YOUR OBJECTIVE
Starting at the line containing "[11.00-12.00s]" and ending at the line containing "Transcript, with fillers: some", transcribe the listing below exactly. Keep both end lines, skip the pictures, and copy nothing else.

RECORD EXTRACTS
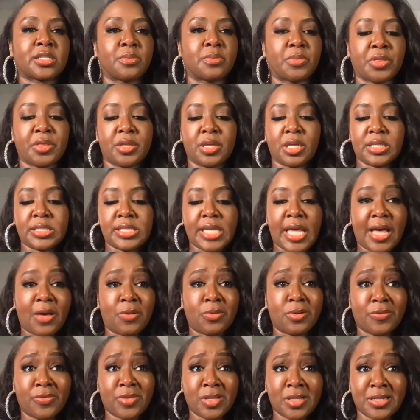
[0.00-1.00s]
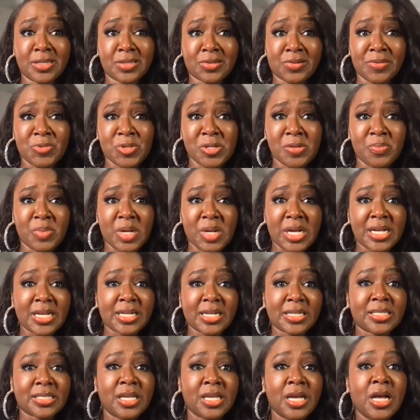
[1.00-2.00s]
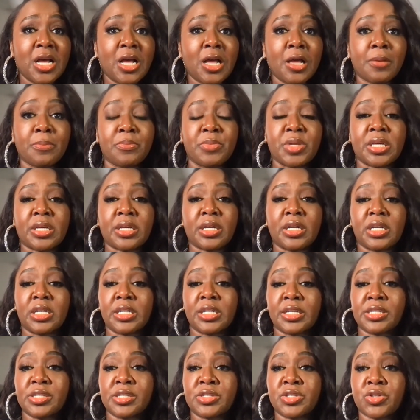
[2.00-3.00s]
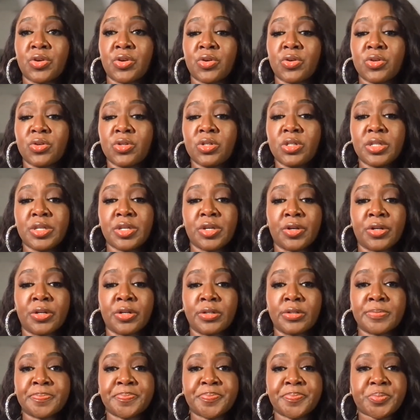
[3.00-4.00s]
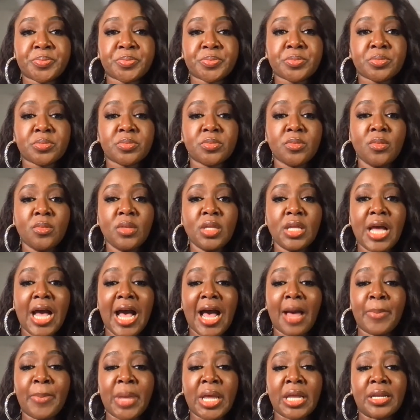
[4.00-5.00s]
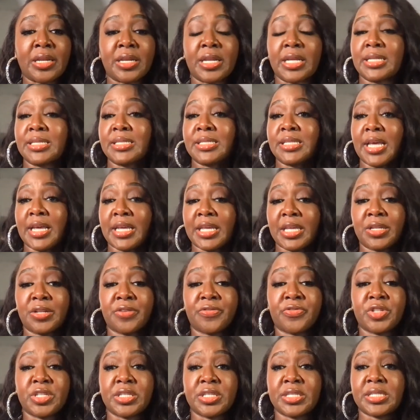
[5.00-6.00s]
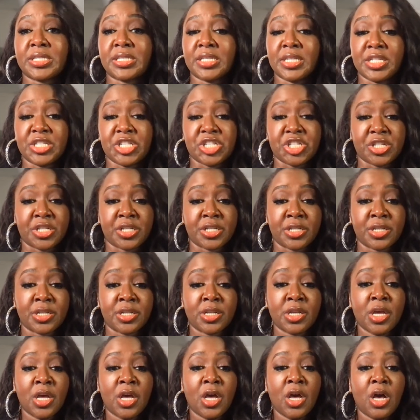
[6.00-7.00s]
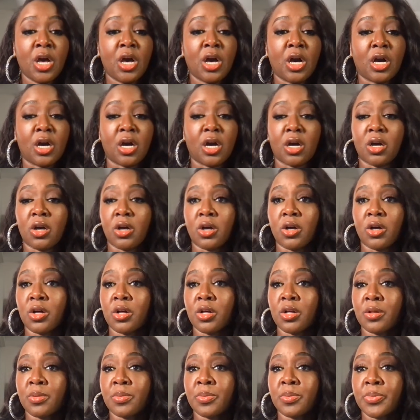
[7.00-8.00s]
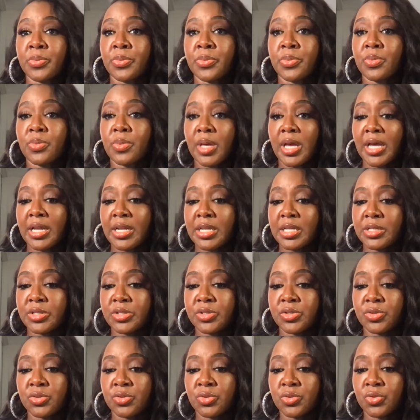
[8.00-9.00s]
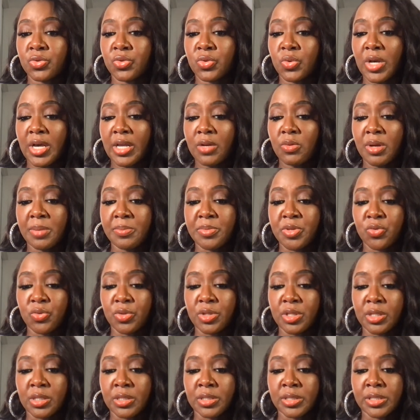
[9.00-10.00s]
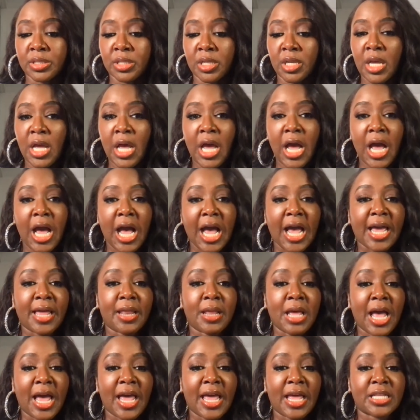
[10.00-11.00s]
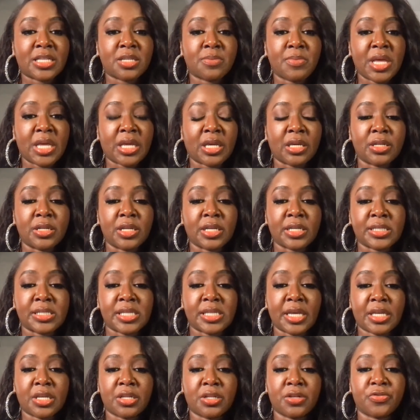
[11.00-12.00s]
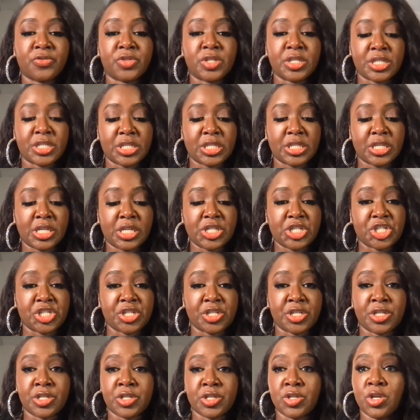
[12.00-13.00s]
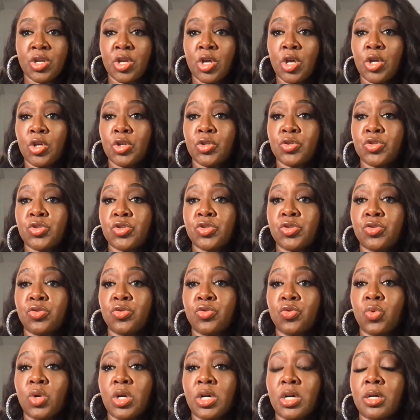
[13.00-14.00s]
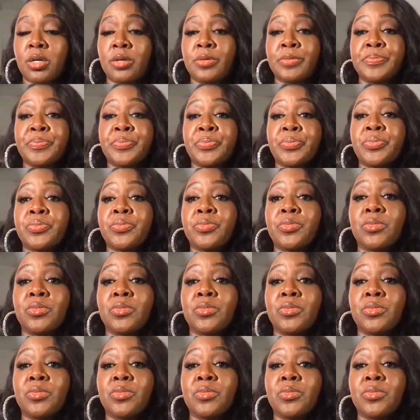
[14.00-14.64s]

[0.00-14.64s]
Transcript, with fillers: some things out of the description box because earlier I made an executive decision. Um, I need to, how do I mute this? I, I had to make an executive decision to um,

--

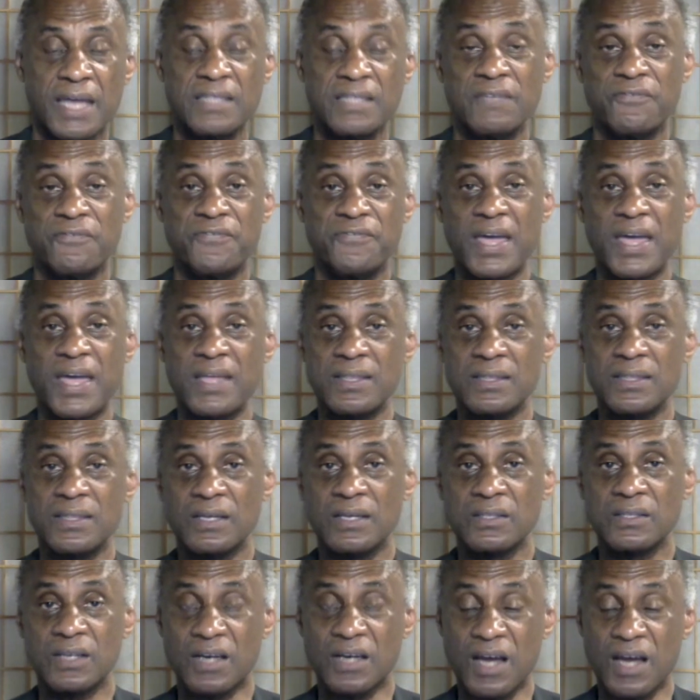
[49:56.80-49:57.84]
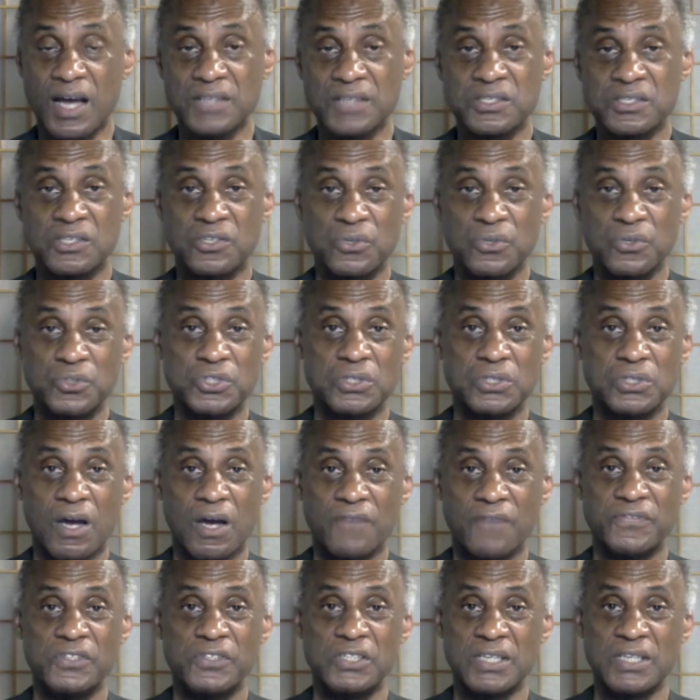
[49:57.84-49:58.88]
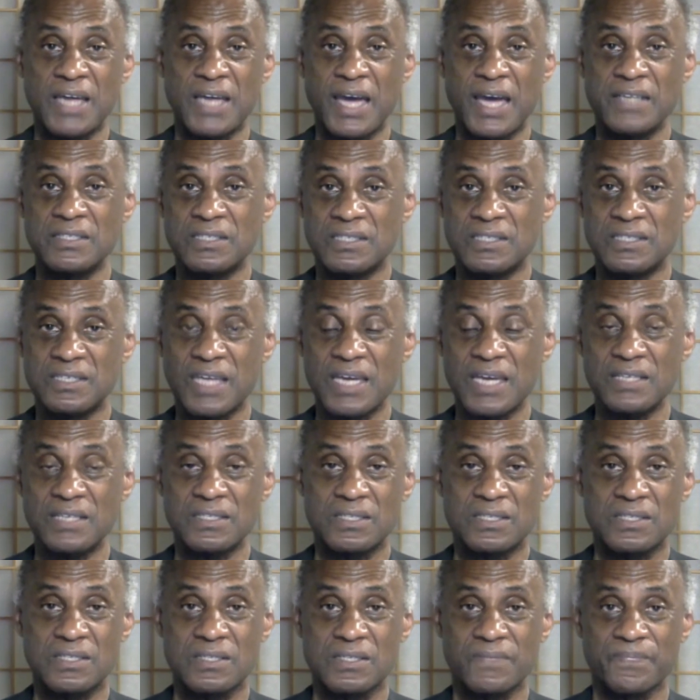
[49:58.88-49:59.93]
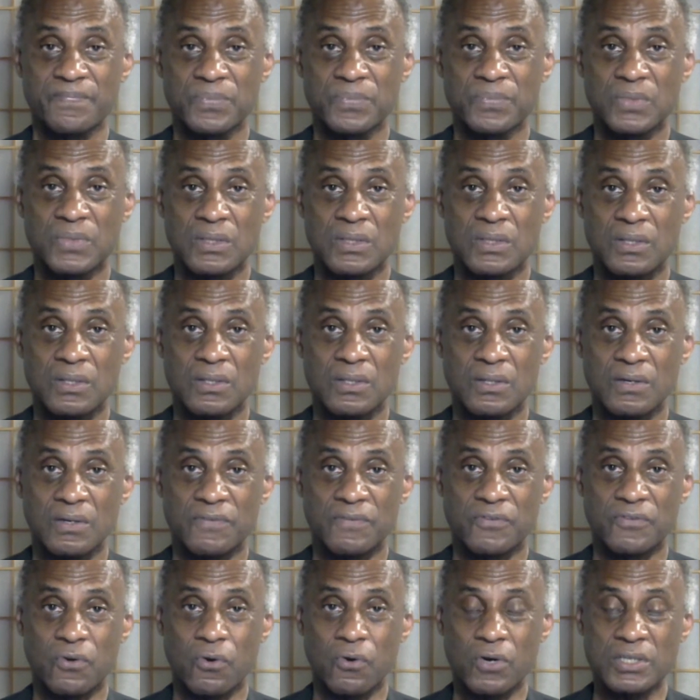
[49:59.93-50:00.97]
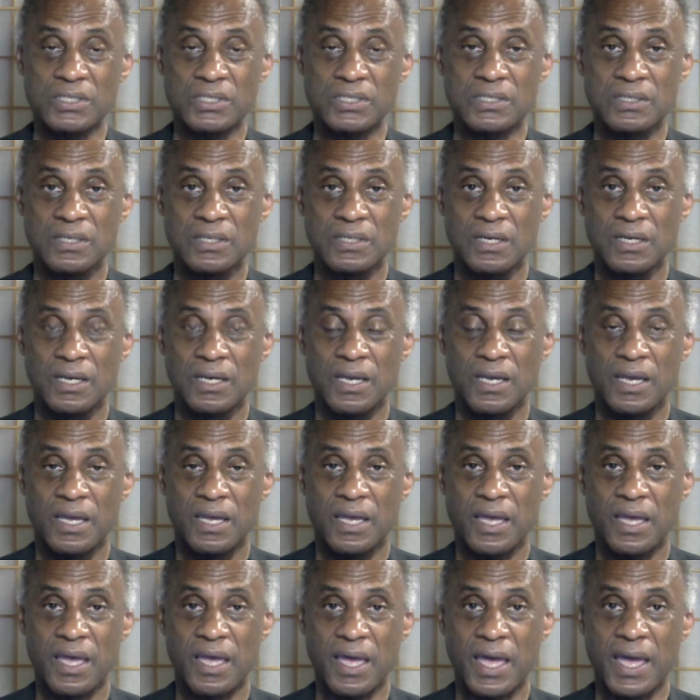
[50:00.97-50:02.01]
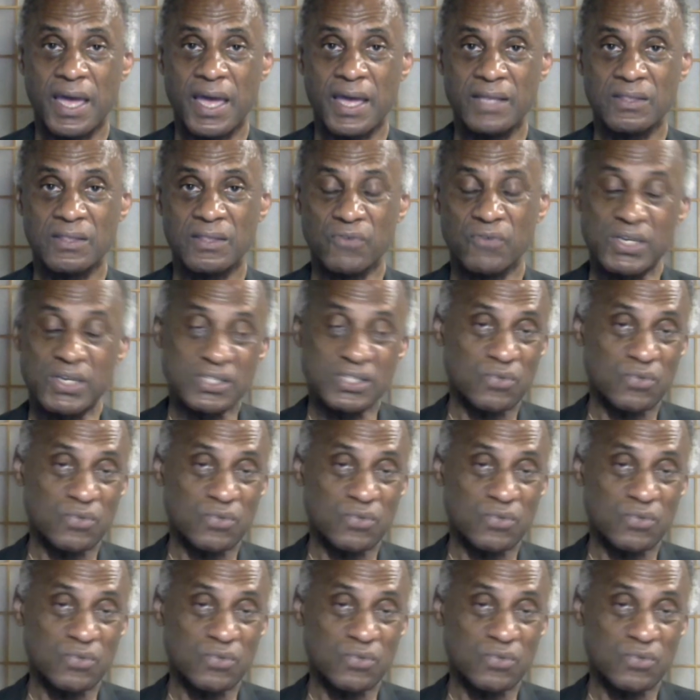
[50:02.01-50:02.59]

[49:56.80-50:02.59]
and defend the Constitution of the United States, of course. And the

PROBLEM SOLUTION
[11.00-12.00s]
[12.00-13.00s]
[13.00-14.00s]
[14.00-14.64s]

[0.00-14.64s]
Transcript, with fillers: some things out of the description box because earlier I made an executive decision. Um, I need to, how do I mute this? I, I had to make an executive decision to um,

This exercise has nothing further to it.